* _Action item_: From the data below, return only the lines from the one with "[00:04:59.59]" through the one with "[00:05:00.59]", exact and inclusive, with pictures left out.
--- Recorded information ---
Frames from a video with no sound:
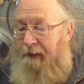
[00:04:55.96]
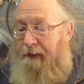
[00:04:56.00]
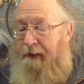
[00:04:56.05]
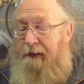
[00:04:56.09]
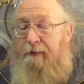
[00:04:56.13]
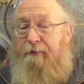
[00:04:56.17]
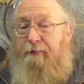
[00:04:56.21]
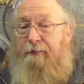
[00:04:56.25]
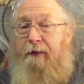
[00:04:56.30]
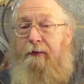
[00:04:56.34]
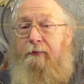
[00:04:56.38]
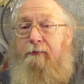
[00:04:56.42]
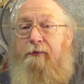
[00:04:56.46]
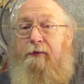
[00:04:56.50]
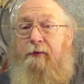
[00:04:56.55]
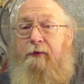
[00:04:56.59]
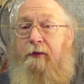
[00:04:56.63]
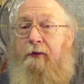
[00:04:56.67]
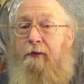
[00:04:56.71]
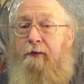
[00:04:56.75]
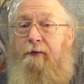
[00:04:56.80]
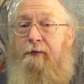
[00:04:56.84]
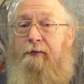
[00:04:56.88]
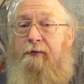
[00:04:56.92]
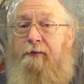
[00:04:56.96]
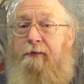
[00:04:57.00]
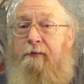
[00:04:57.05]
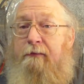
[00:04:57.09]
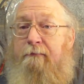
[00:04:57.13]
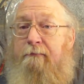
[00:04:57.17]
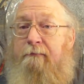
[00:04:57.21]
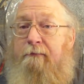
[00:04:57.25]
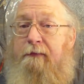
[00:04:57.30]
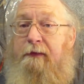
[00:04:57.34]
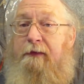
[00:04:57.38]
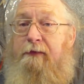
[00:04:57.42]
Earphones and hoods
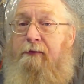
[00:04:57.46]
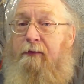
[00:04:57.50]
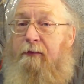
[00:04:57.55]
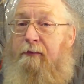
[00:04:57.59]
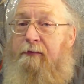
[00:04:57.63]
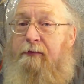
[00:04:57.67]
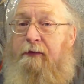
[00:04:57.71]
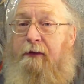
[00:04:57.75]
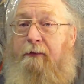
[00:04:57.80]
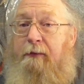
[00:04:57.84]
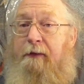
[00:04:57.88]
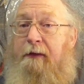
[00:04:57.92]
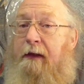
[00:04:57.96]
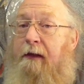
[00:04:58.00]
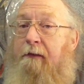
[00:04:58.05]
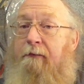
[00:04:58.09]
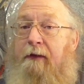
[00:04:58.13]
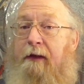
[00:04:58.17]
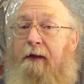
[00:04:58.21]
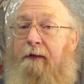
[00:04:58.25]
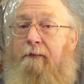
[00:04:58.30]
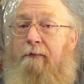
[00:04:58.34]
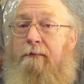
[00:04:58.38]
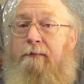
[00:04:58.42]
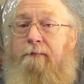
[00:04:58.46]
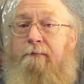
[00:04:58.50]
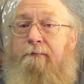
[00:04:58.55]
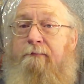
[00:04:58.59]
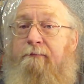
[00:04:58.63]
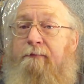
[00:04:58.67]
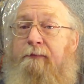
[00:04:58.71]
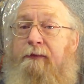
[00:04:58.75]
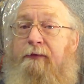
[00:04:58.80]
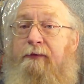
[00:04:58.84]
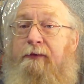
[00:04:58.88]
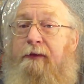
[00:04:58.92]
is also a no-no
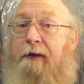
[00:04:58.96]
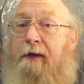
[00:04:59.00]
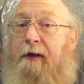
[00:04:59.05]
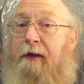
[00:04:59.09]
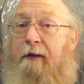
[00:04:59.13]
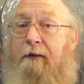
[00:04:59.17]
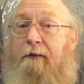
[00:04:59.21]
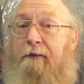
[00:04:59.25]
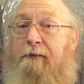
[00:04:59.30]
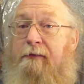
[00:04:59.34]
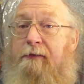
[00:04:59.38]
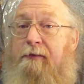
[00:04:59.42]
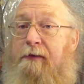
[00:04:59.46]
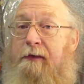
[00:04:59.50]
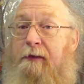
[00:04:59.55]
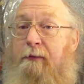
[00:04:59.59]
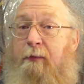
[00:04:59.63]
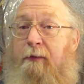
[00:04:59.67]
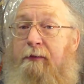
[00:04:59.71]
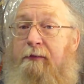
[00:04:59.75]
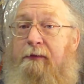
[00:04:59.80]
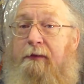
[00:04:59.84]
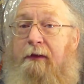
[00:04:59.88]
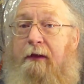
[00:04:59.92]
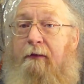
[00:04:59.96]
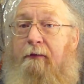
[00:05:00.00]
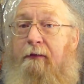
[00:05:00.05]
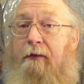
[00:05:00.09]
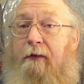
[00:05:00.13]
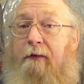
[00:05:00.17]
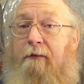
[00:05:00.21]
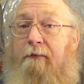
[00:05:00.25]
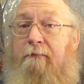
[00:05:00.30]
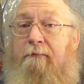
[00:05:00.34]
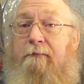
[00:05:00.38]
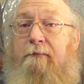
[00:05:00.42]
because you can't see what's going
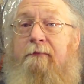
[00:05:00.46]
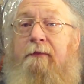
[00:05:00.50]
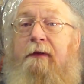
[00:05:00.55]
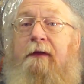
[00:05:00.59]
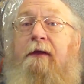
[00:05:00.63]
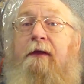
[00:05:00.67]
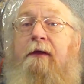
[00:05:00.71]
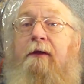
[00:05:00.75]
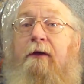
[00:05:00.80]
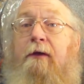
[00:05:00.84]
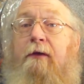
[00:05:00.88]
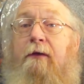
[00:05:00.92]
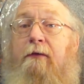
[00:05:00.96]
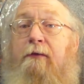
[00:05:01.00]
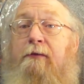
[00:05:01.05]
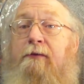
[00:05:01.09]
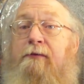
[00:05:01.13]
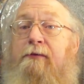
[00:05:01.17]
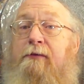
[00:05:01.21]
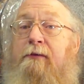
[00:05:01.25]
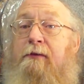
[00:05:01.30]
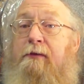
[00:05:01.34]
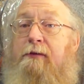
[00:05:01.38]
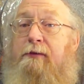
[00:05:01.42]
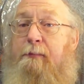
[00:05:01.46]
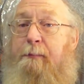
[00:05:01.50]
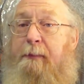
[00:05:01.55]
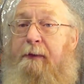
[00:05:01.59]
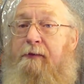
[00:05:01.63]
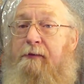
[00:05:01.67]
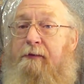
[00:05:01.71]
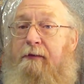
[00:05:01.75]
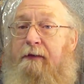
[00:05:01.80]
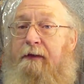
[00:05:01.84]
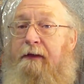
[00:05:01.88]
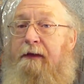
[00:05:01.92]
on. Hoods
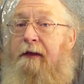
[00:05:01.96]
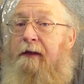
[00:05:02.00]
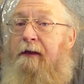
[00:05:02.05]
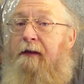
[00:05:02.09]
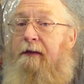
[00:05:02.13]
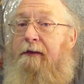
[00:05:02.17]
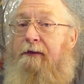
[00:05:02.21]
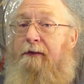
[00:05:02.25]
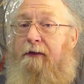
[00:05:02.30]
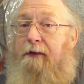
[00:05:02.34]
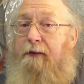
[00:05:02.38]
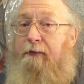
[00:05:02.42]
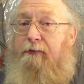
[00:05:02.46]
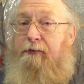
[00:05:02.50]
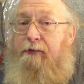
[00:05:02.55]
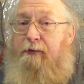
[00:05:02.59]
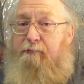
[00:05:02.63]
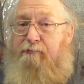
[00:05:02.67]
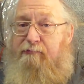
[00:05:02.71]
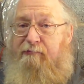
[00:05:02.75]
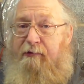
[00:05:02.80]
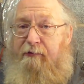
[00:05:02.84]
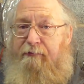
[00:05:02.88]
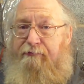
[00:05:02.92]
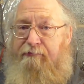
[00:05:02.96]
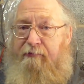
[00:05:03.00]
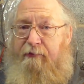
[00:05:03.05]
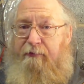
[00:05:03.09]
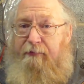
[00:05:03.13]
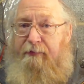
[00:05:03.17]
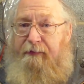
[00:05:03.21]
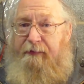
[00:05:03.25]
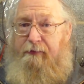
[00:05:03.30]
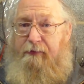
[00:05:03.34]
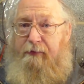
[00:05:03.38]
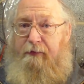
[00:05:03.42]
especially, you lose your peripheral
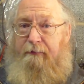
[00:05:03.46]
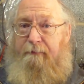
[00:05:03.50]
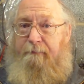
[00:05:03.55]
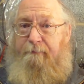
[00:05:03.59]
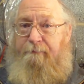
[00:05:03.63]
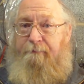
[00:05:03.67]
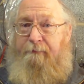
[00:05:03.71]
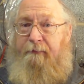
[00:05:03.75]
vision.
---
* _Expected answer_:
[00:04:59.59]
[00:04:59.63]
[00:04:59.67]
[00:04:59.71]
[00:04:59.75]
[00:04:59.80]
[00:04:59.84]
[00:04:59.88]
[00:04:59.92]
[00:04:59.96]
[00:05:00.00]
[00:05:00.05]
[00:05:00.09]
[00:05:00.13]
[00:05:00.17]
[00:05:00.21]
[00:05:00.25]
[00:05:00.30]
[00:05:00.34]
[00:05:00.38]
[00:05:00.42]
because you can't see what's going
[00:05:00.46]
[00:05:00.50]
[00:05:00.55]
[00:05:00.59]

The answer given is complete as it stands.